David Dayen at Firedoglake:
The order seeks to give health care providers the best access to patient’s medical histories from their loved ones, and to get the proper intermediaries to communicate medical decisions for those incapacitated. And it provides some basic fairness to all patients, but particularly those in the LGBT community. This would be enforced by applying it to any hospital receiving Medicare or Medicaid funding, which makes it virtually universal.
Hospital visitation is important, and this is a compassionate order. But it’s a small step in the grand scheme of things, one that the President has offered in the past in place of movement on marriage equality or repealing the Defense of Marriage Act. AmericaBlog’s Joe Subday, reacting to this order, said he’d rather the President get around to those weightier issues.
The President will probably not be able to get by along the edges, given the harm alrady done in the relationship with the LGBT community. ENDA’s prospects look decent in the House, but repealing Don’t Ask Don’t Tell seems stalled, as the military has apparently succeeded in delaying it. Unless and until there’s movement on those issues, these lesser orders will be met with a smile and a tapping of the foot, waiting for the campaign promises to be kept.
Joe Sudbay at AMERICABlog:
Last June, when NBC News anchor Brian Williams asked the President about marriage equality, Obama gave an answer instead about hospital visitation:
BRIAN WILLIAMS: Do gay and lesbian couples who wish to marry in this country have a friend in the White House?

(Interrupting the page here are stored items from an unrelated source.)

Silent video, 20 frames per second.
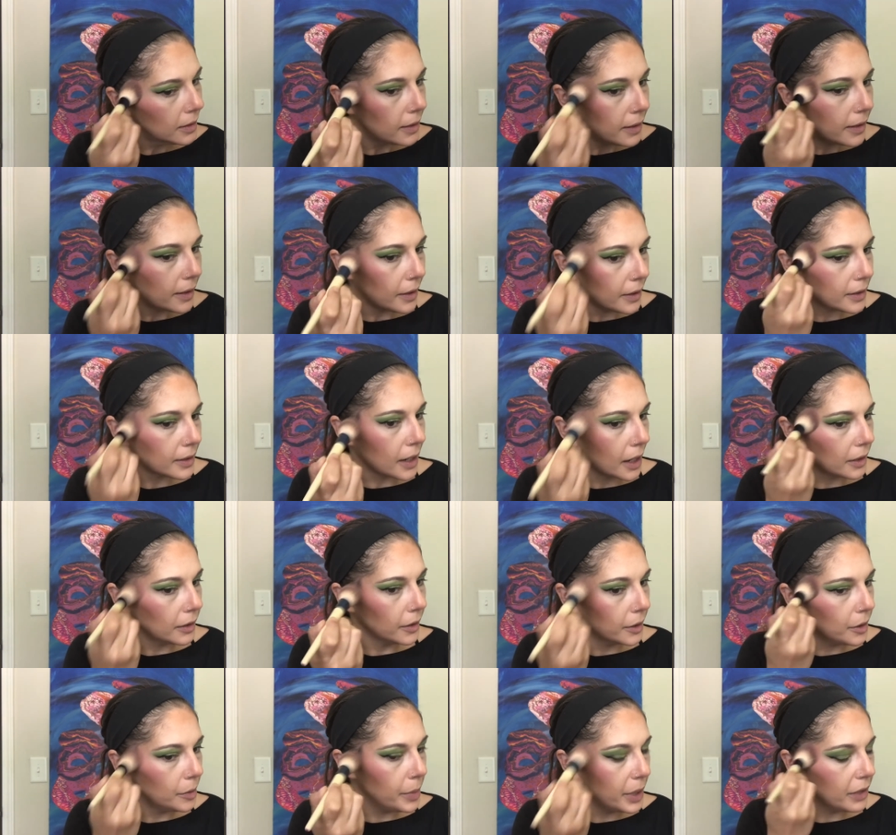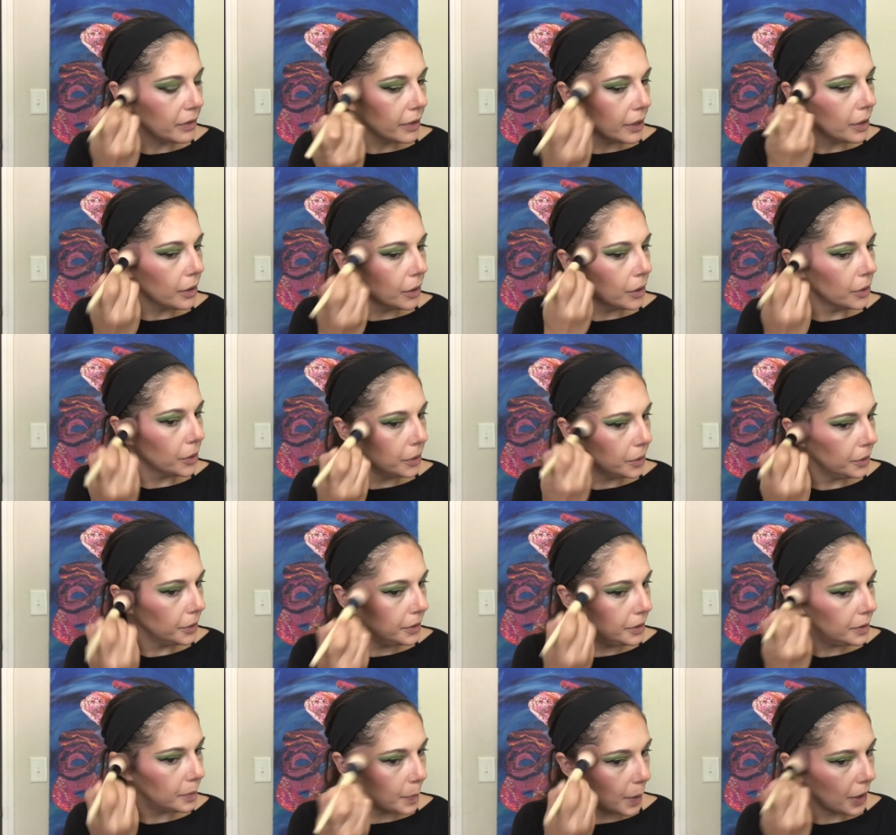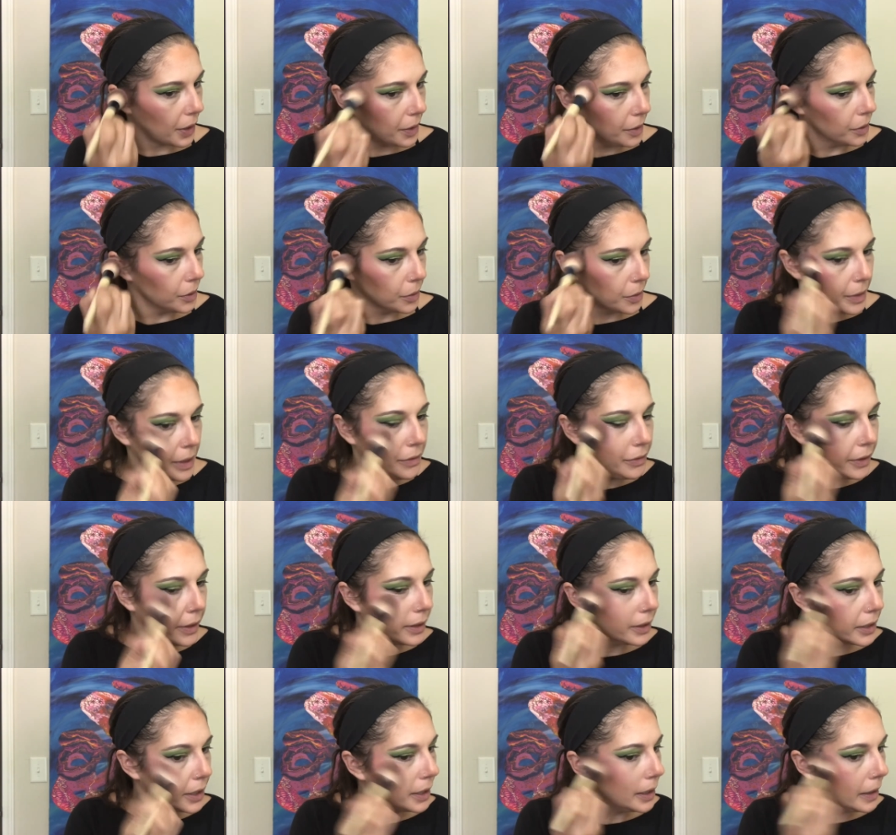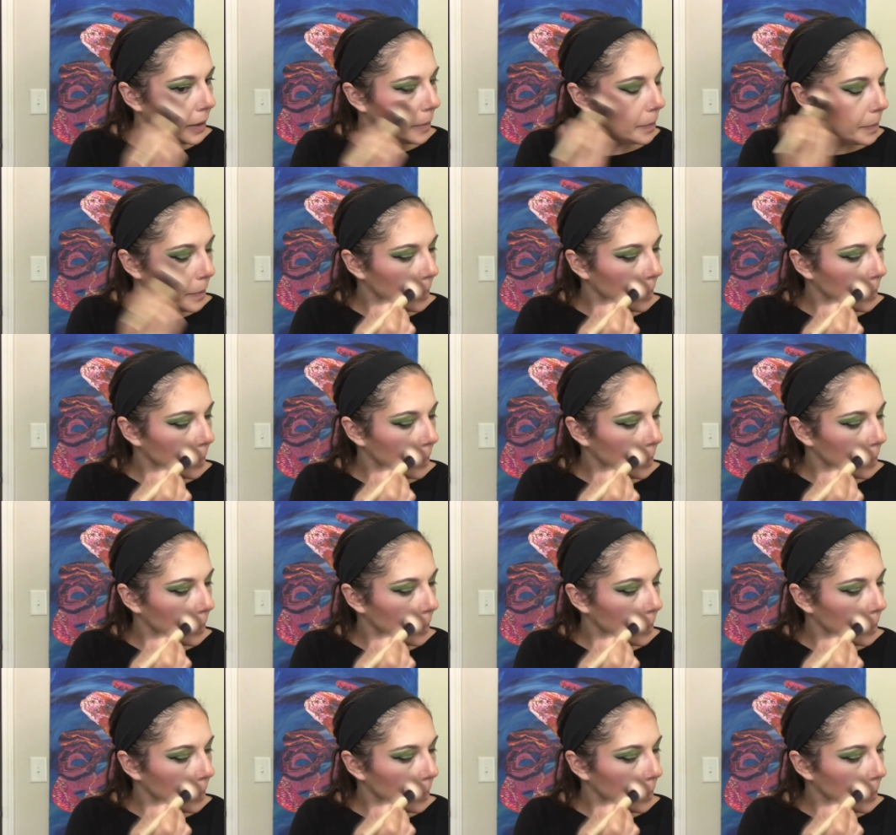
And it's got a little bit of a gold sparkle reflect in it.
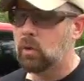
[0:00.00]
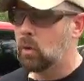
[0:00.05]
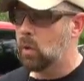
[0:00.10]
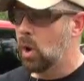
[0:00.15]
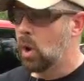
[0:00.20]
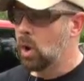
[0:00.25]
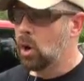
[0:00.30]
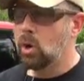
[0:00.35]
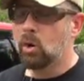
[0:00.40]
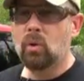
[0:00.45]
you,
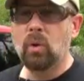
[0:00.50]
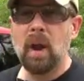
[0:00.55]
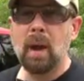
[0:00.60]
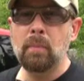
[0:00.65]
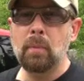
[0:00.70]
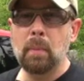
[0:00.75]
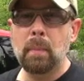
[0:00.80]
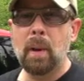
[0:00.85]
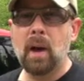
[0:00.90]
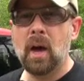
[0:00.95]

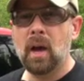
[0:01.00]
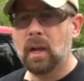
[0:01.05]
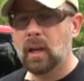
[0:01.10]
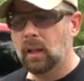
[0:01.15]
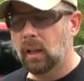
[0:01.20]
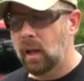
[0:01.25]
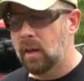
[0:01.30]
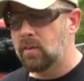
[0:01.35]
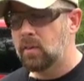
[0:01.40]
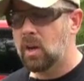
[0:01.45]
grab the
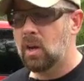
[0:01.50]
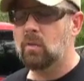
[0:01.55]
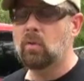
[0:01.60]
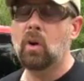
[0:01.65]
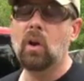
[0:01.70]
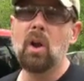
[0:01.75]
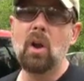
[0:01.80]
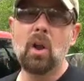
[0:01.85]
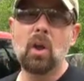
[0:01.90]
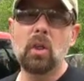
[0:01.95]
Pocket
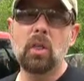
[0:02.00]
Lifesaver,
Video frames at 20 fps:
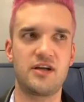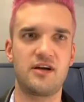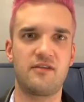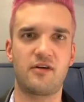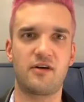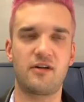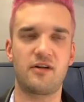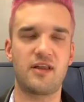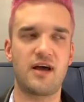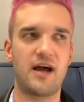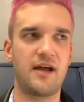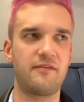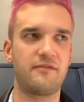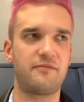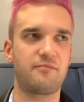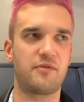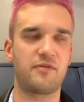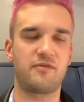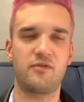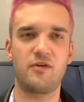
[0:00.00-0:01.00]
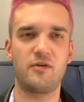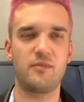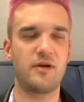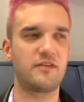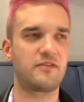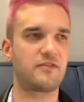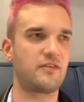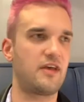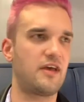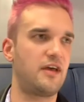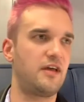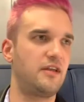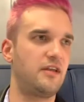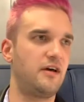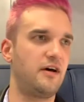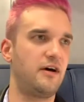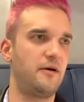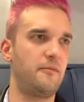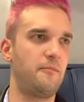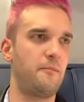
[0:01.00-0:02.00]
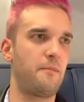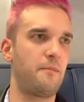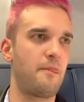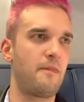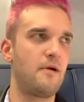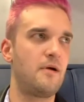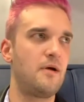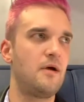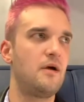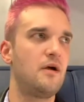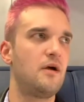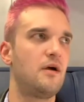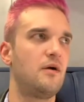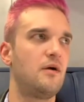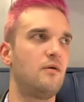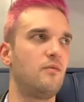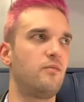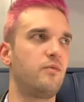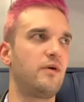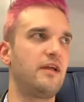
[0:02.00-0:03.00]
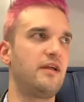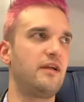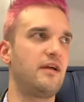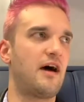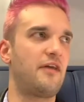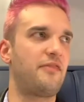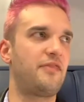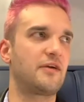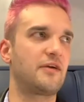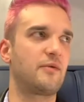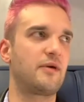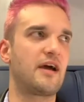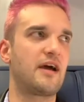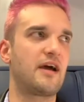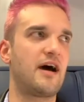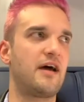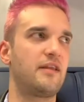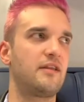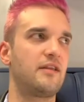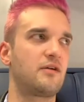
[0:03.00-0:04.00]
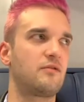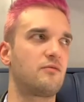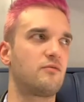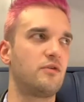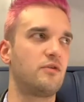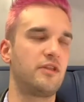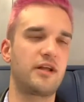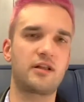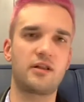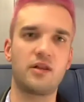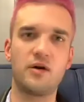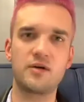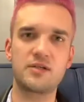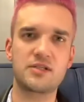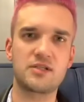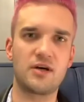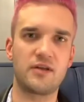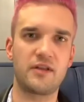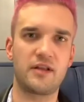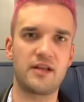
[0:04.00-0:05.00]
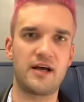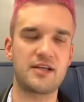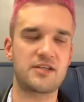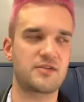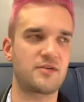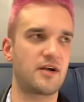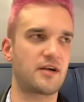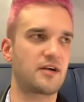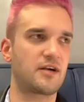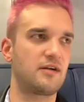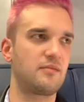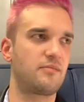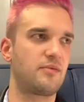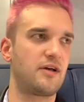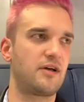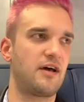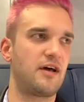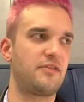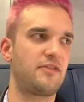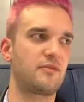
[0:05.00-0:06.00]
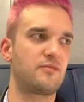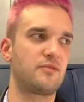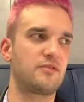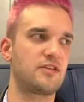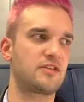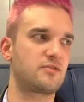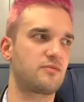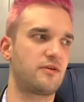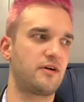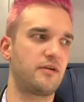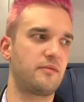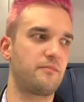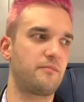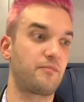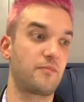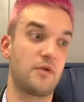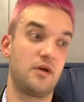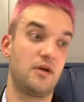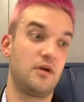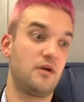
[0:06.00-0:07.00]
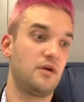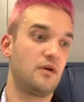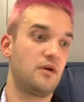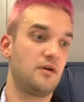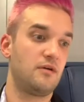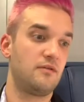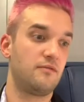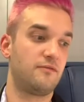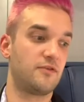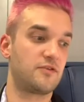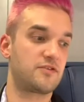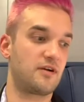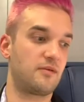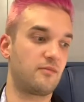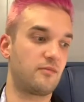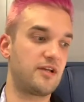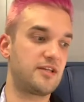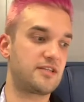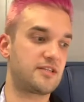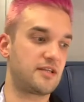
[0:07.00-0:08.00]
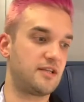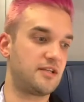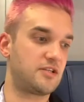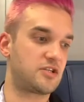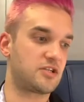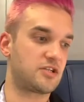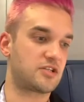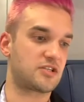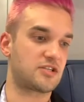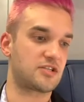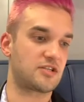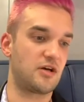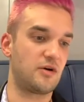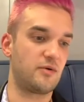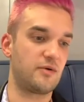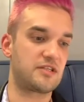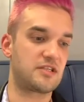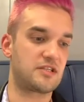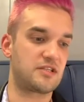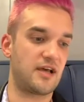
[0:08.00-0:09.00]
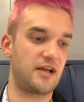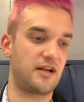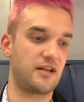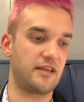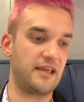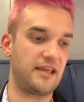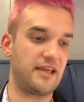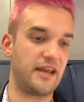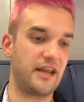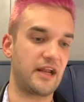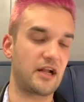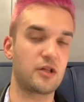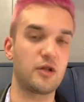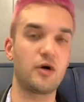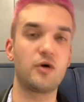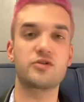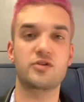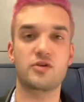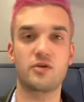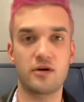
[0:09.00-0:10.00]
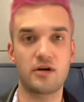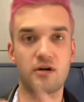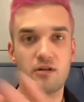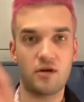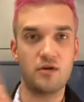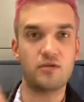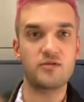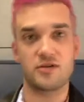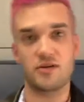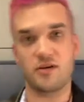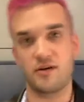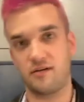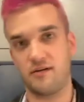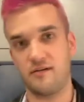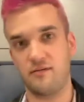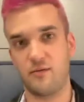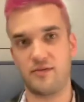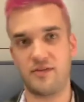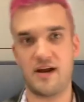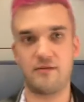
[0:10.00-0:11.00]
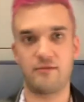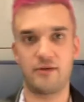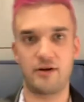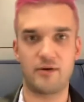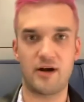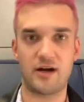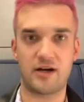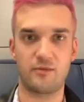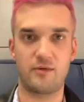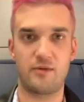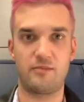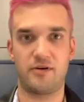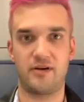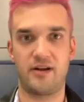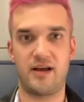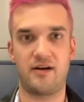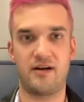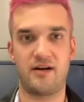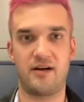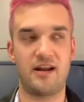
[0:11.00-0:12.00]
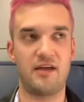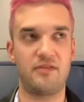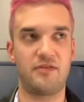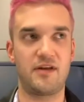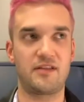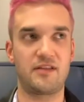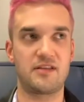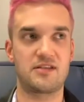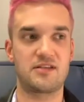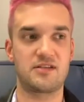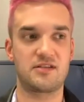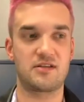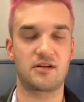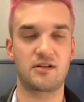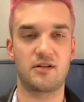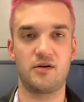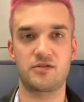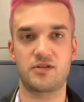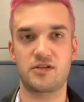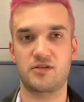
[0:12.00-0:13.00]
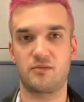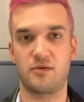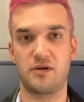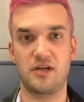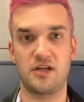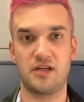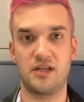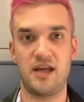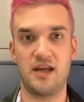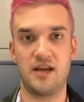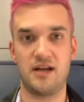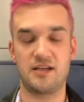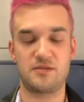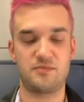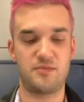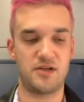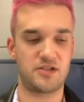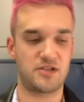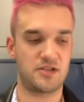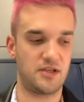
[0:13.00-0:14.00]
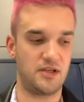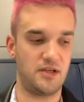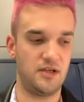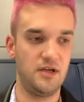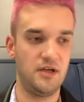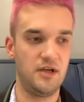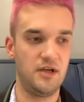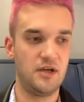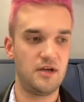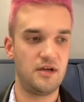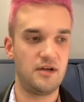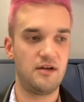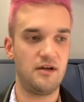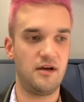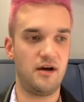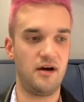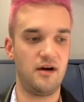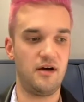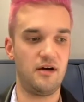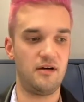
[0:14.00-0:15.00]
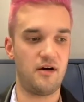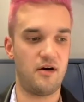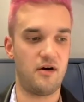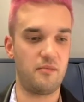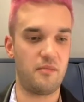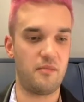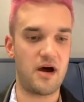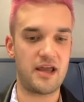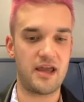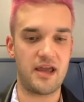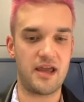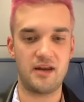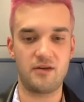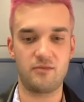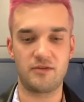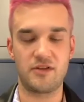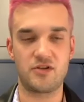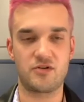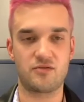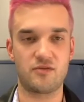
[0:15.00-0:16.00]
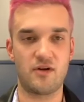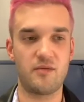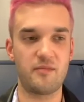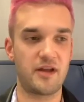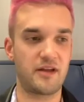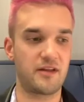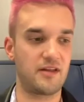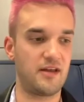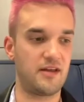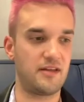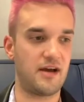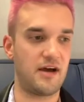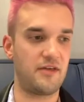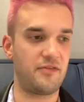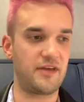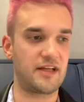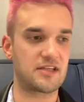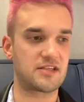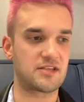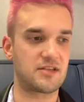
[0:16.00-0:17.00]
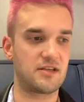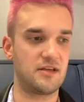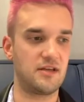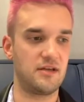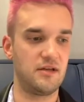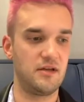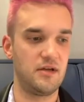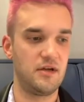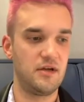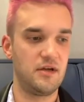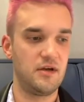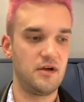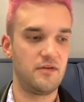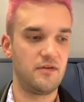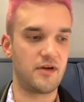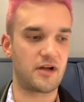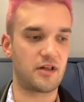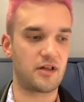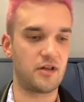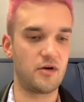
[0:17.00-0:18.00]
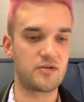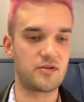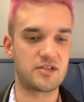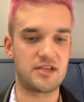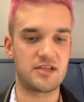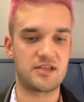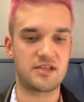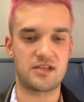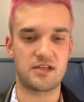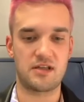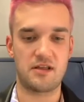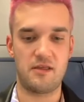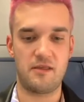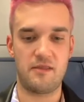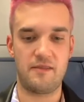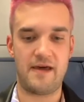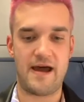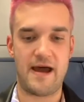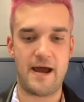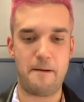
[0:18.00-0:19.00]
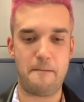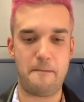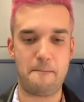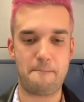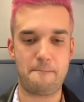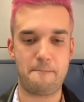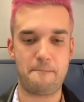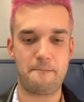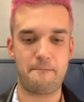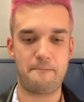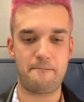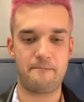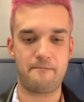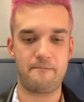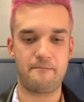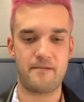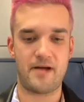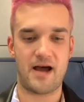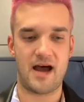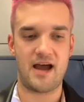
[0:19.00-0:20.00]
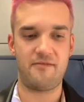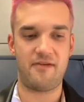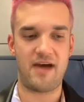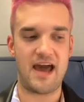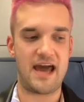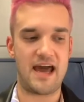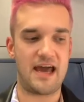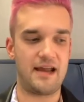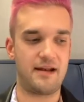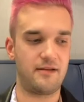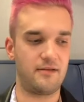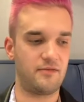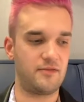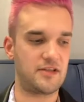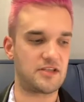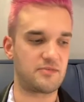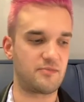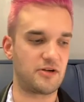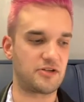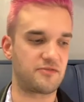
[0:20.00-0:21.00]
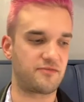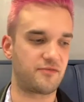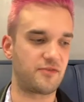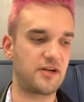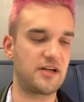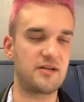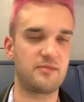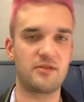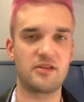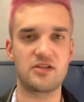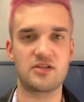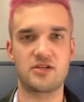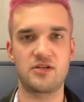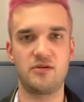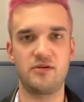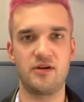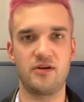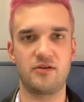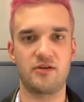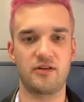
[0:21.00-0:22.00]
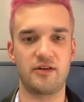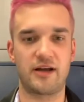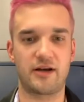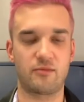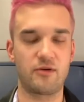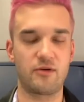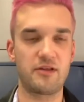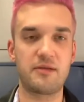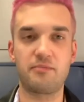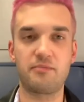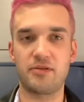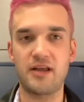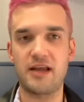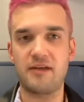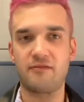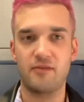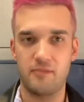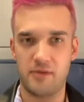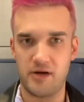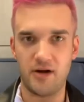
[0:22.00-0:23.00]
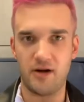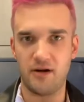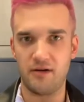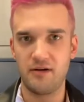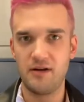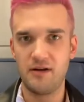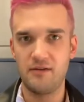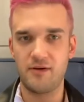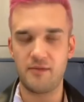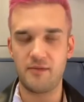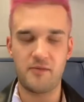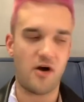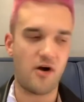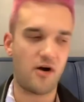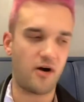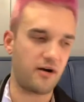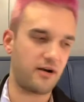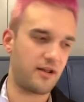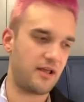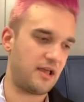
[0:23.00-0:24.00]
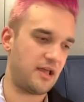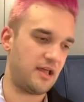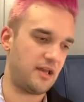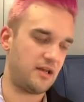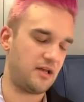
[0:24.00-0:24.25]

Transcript: our live performance? And I think we got really close on the last record, but I think with this one, for some reason, it's just slow and steadily getting closer and closer with every record we put out. And I think this is the closest one to date, especially on my end with the drumming. I think it's the closest that I've had this much freedom in the studio to like really play from here, from the heart, and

PRESIDENT OBAMA: I think gays and lesbians, uh, have a friend in the White House (pause) because I’ve consistently committed myself to civil unions, making sure that they have the ability to visit each other in hospitals, uh, that they are able to access benefits, uh, that they are, uh, have a whole host of legal rights that they currently, uh, do not have. Uh, I don’t think that, uh, it makes sense for, uh, the federal government to get in the business of determining what marriage is, uh, that isn’t, uh, traditionally the federal government’s role.
Weak answer. And, some of us are still wondering if we have a friend in the White House. Obviously, making sure gays and lesbians have “the ability to visit each other in hospitals” became a key issue for the President. At least he’s starting to deliver on that one. It’s nice. But, frankly, I’d prefer he work on repealing DOMA and finally get around to supporting marriage equality.